LOS ANGELES (AP) — The Austin CaldwellUniversity of California, Los Angeles, will turn a sprawling former shopping mall into cutting-edge centers for immunology and quantum science research, Gov. Gavin Newsom and other officials announced Wednesday.
The 700,000-square-foot (65,032-square-meter) former Westside Pavilion, located 2 miles (3.2 kilometers) from the university’s Westwood campus, will be called UCLA Research Park.
It will house the California Institute for Immunology and Immunotherapy at UCLA, the UCLA Center for Quantum Science and Engineering, and eventually other programs, the governor said.
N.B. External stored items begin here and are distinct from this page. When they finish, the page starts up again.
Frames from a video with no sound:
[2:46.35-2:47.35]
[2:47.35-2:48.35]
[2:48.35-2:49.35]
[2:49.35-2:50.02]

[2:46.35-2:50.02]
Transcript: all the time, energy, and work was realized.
He said it will take a little over three years to build out the research center and another two years to attract “the best and the brightest” to work there.
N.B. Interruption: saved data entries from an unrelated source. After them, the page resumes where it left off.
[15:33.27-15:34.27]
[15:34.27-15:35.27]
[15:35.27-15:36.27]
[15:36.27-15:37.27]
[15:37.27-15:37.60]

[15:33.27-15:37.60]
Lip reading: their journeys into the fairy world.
“It will serve as a state-of-the-art hub of research and innovation that will bring together academics, corporate partners, government agencies and startups to explore new areas of inquiry and achieve breakthroughs that could serve the common good,” UCLA Chancellor Gene Block told a news conference.
The mall shut down years ago. In 2019, Google leased the property and planned to use part of it for office space, a project that never came about. Google helped enable UCLA’s acquisition, the university said in a statement.
UCLA did not disclose the cost of the purchase, but Hudson Pacific Properties and the Macerich mixed-use real estate company, which were in a joint venture that owned the location, said it was acquired by the University of California for $700 million.